For clinicians who reported losing momentum due to clients’ inconsistent attendance, we developed a strategy that would reduce the frustration and worries of clinicians by incentivizing clients to attend session with financial compensation and arranged transportation. This would indirectly address the affective experience of clinicians by making it less likely that clients miss sessions. For clinicians who experience significant emotional distress about TNs (i.e., worrying that clients will decompensate or that the details will be difficult for them to hear), we generated implementation strategies to directly address clinicians’ anxieties through supportive techniques. One strategy involves using clinical supervision more therapeutically, acknowledging that clinicians also experience secondary traumatic stress. One technique that can be employed in group supervision is to do an imaginal exposure to feared outcomes (e.g., a client decompensating), effectively treating clinicians’ anxieties (75,76). We also generated a peer consultation model strategy where clinicians can support one another and discuss challenging cases. These practices would be incorporated into the supervision model (creating a default) which would reduce the effort of clinicians to seek support independently. The social element of the supervision and consultation models would make it more likely that clinicians feel supported and not alone. Assigning a case manager to provide support around clients’ basic needs would enable clinicians to focus on their therapeutic work and eliminate their worries that they should be prioritizing non-therapeutic casework. Equipped with the knowledge that their clients would be cared for, this strategy would help clinicians feel less hopeless about their clients’ prospects.
Agency Norms
The final broad theme was agency norms—the social norms of clinicians’ agency leaders, supervisors, and peers. Evidence suggests that social norms strongly influence behavior (77).
TN Determinants. Clinicians reported that if it was standard practice to use TNs in their agencies, clinicians would employ TNs. When agency leaders, supervisors, and colleagues did not prioritize TNs, clinicians reported that they were less likely to use TNs.

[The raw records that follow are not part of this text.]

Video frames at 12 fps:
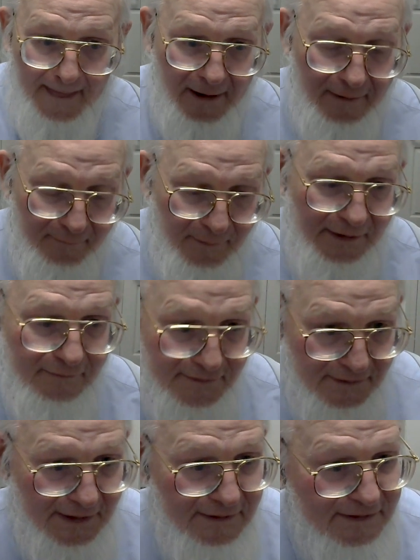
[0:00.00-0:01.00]
I mean,
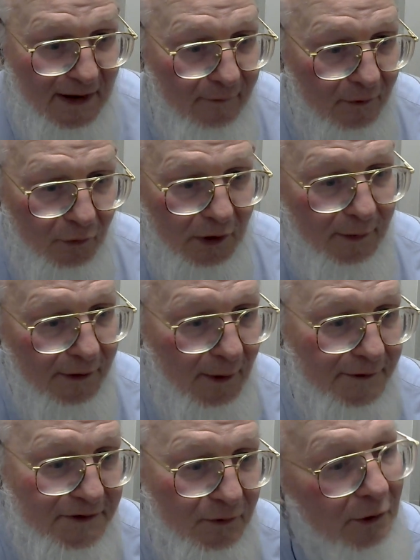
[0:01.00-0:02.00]
some of them were, but
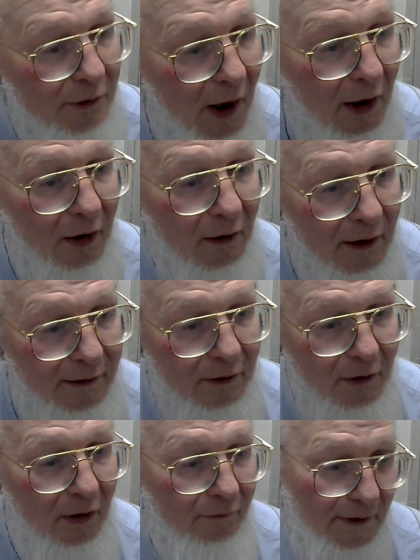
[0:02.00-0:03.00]
most of them were not in
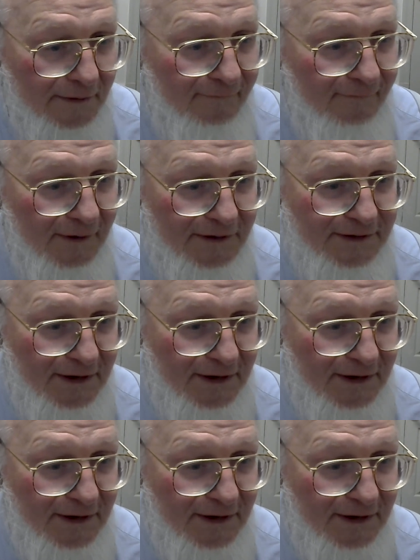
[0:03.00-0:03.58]
the long run very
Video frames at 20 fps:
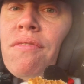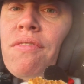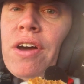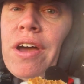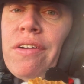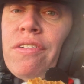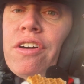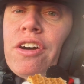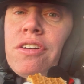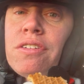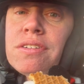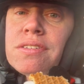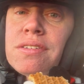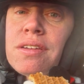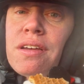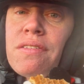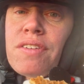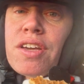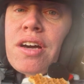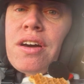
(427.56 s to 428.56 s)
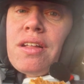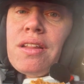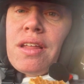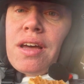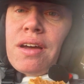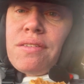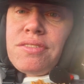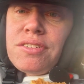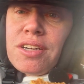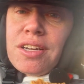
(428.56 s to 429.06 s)
five hours I've got
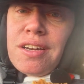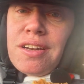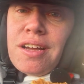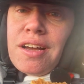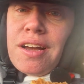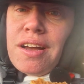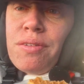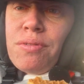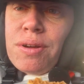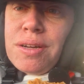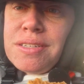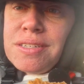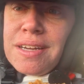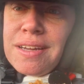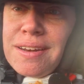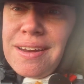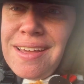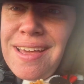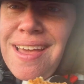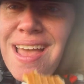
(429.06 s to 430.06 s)
left on Highway 10.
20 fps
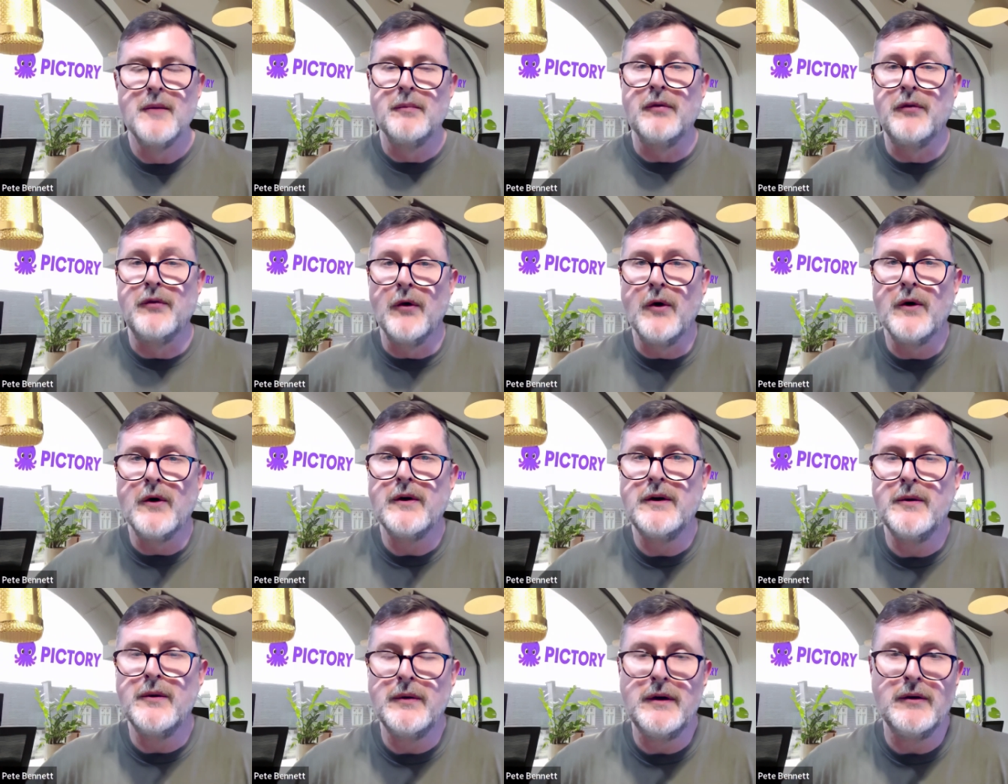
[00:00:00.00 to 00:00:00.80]
Before
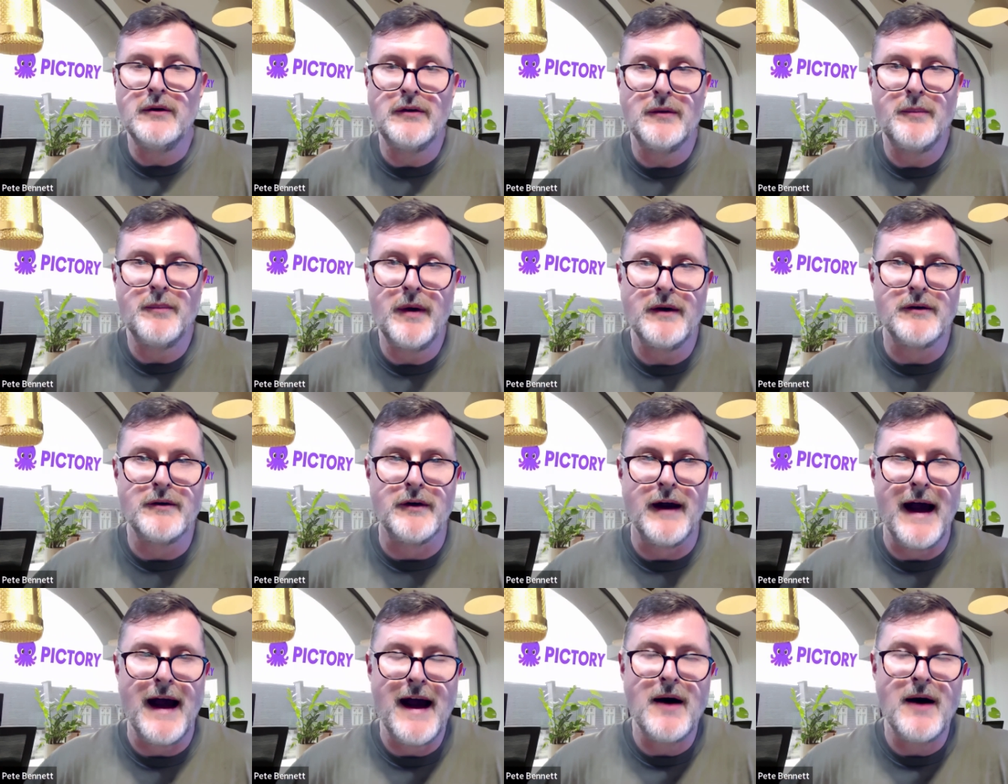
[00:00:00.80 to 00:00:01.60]
you were using
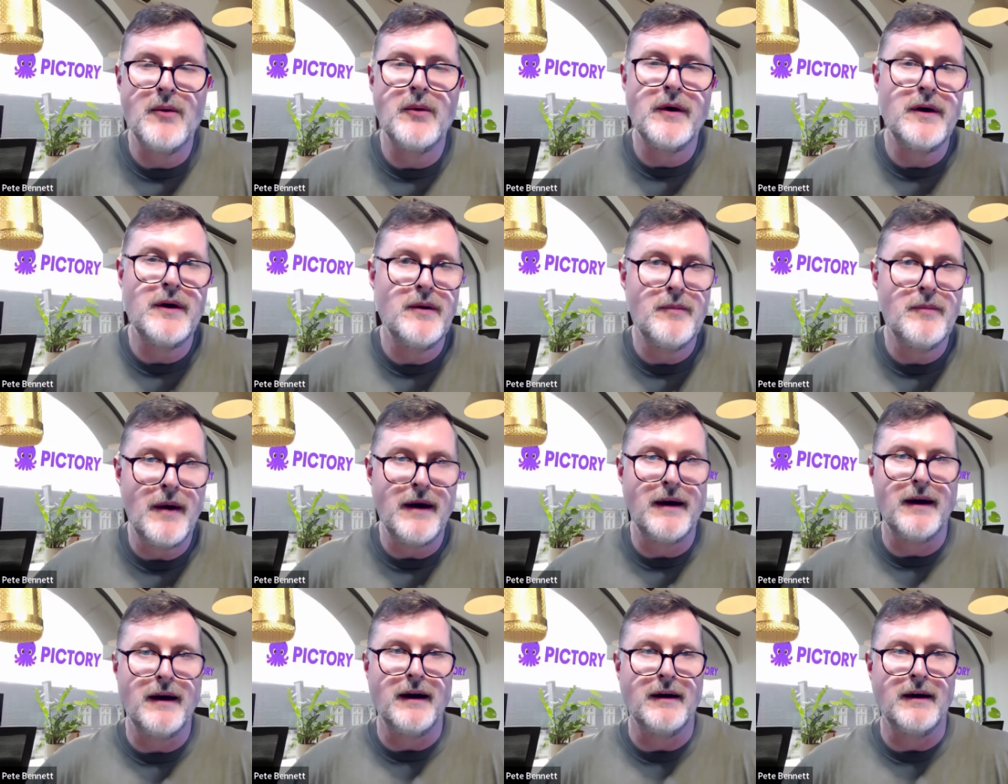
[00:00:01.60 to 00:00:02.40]
Pictory, how were you
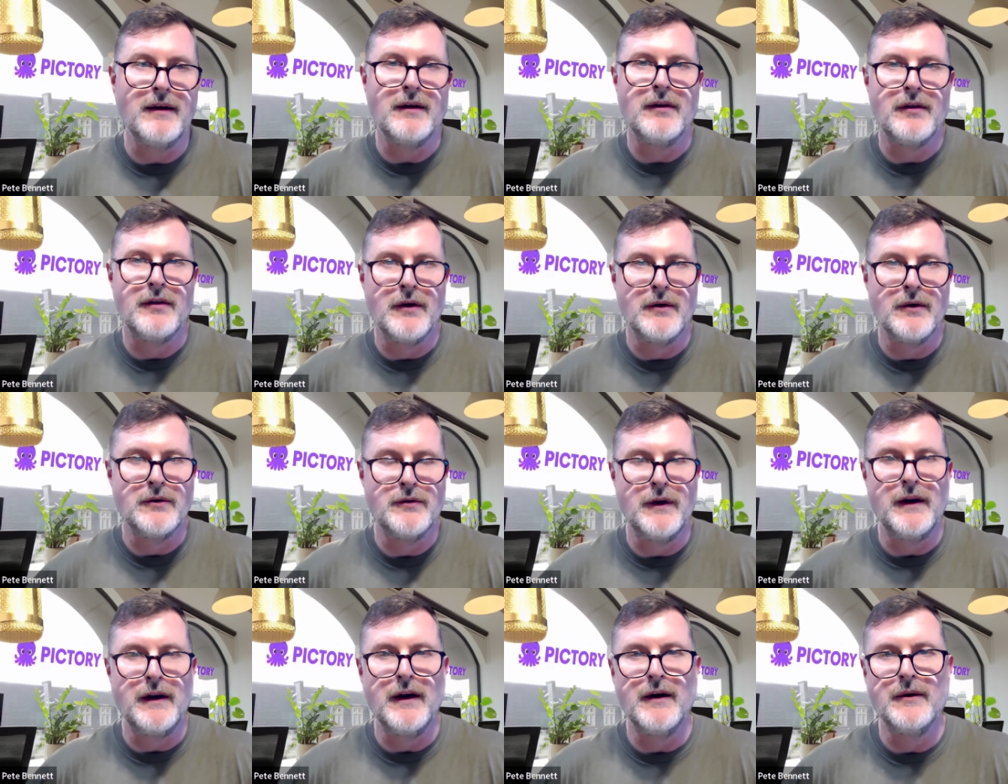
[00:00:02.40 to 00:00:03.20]
making those
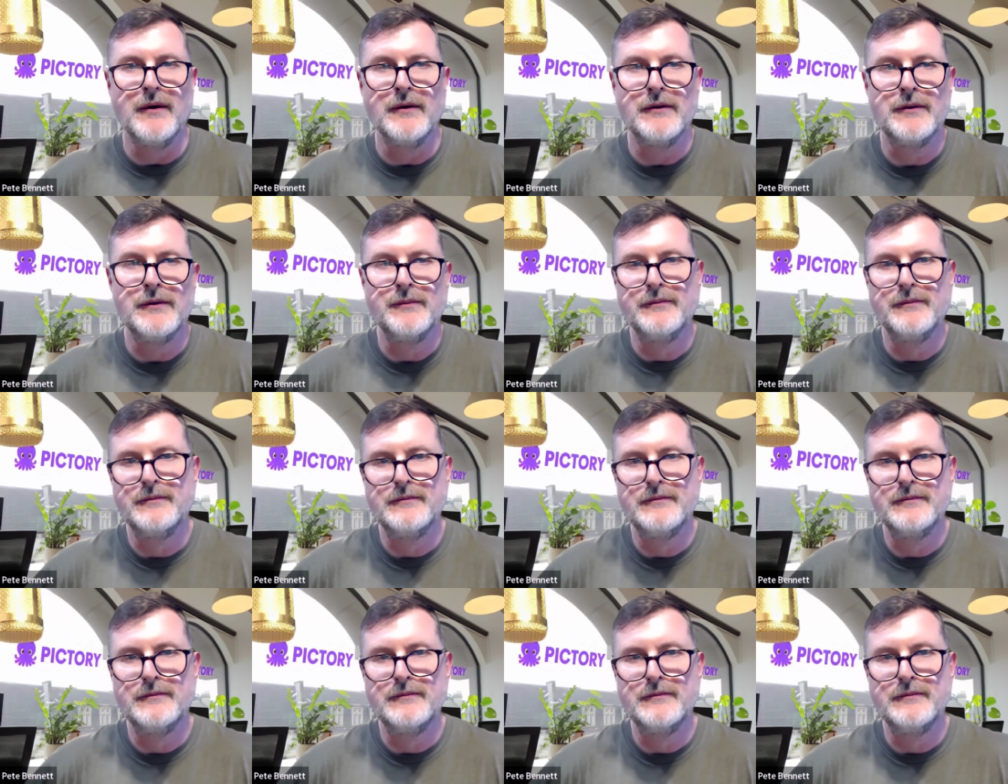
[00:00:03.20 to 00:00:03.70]
videos?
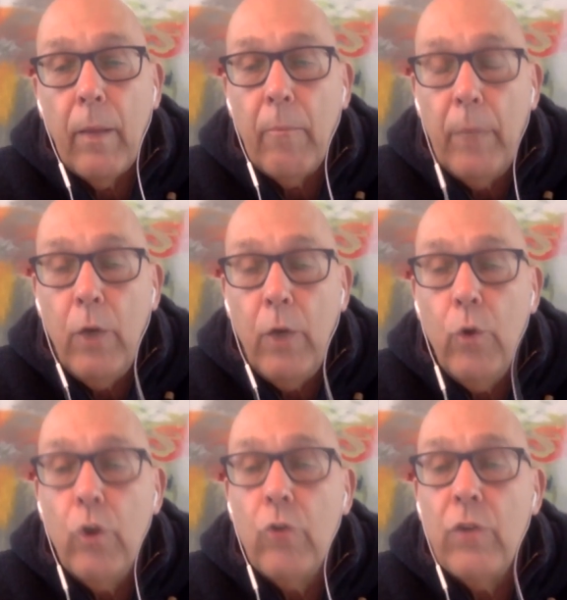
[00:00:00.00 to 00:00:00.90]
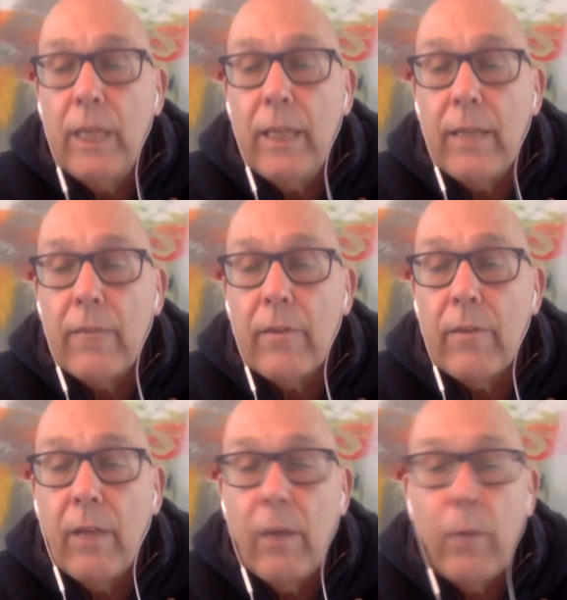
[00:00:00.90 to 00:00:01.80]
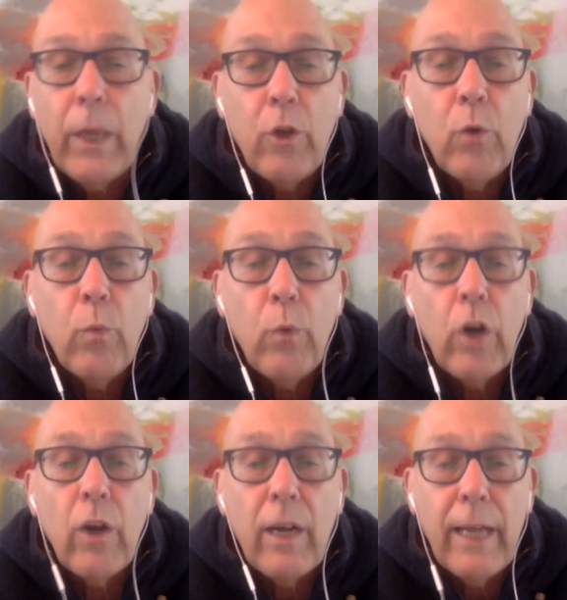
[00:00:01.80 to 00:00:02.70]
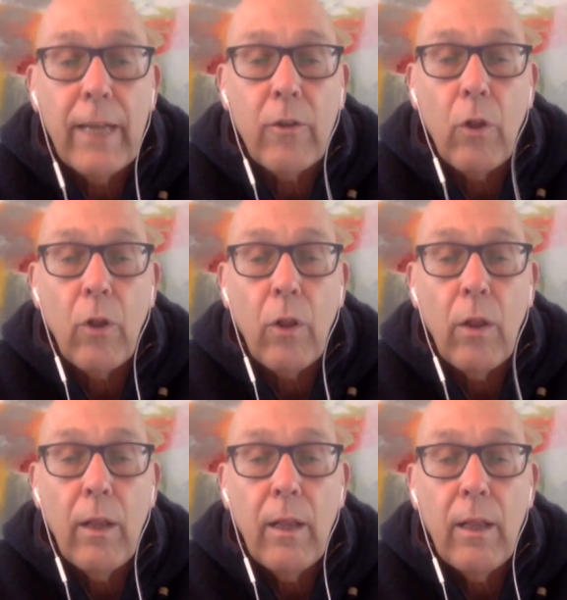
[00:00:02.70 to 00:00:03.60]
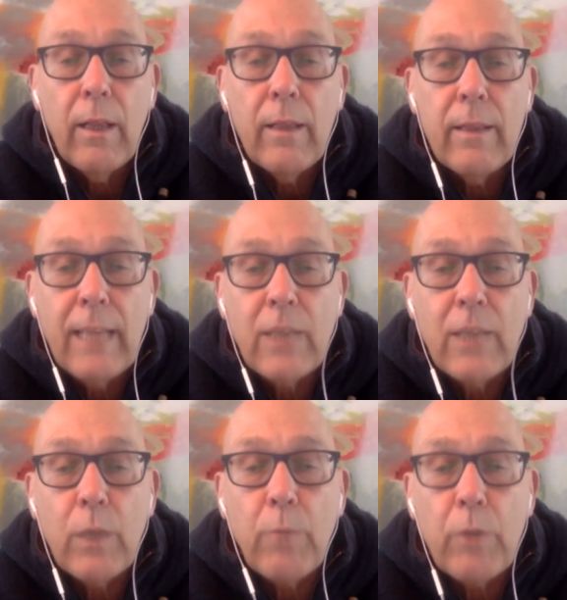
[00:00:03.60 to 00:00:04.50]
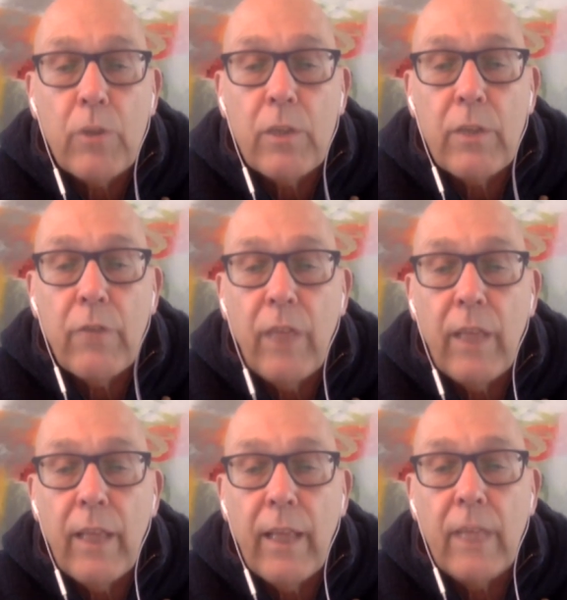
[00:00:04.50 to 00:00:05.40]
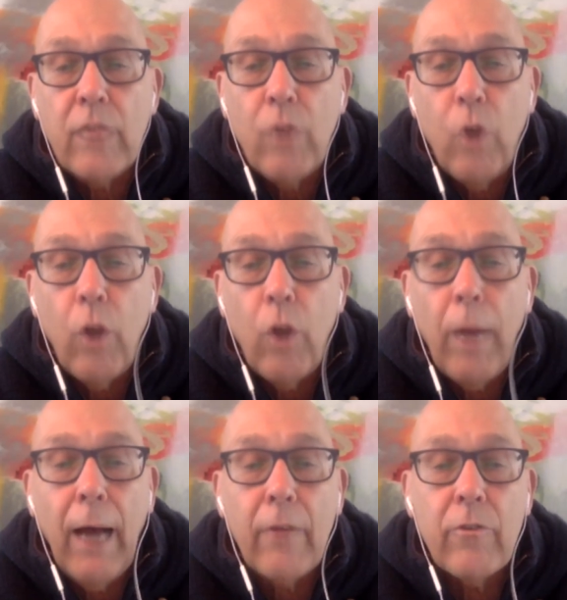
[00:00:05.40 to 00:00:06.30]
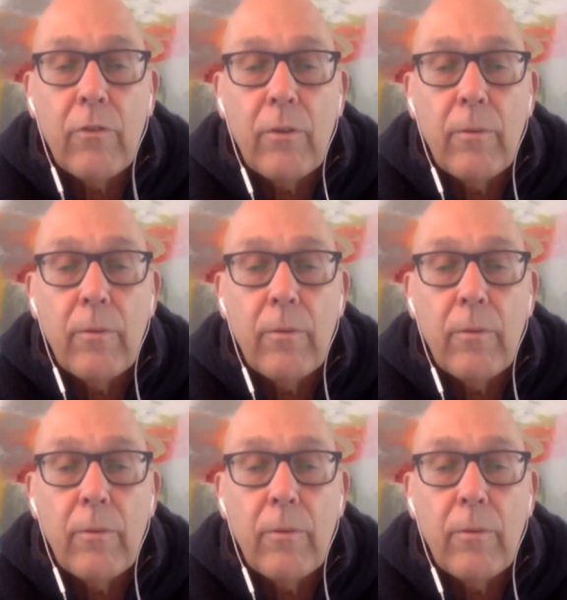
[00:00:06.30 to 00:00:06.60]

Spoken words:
Be who you needed when you were little. That's what positive thinking is all about.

Behavioral Insights. Agency norms reveal the behavioral insight that clinicians are influenced by the default bias and social norms. Clinicians prefer the current state of affairs, or the default practices they typically use in their clinical work. This default is taken as a reference point, and any change from that baseline is perceived as less preferable and sometimes aversive. Social norms arise when people do something primarily because others like them do. Clinicians are influenced by others at their agency who do or do not use TNs.
Implementation Strategies. To address social norms and default bias, we generated an implementation strategy that makes use of the electronic health records clinicians typically use to record progress notes. Agencies and supervisors would create templates in the electronic health record that would require clinicians to describe their attempts to implement TNs. Clinicians would be prompted to write a justification if they did not attempt a TN in session with the knowledge that their supervisors would see the note. Establishing a default ensures that the standard practice is to use TNs, and, further, it creates a social norm that everyone at the agency implements TNs. Strategies prompting clinicians to provide justification embedded in electronic health records have been effective at increasing the use of other EBIs in medical settings (78).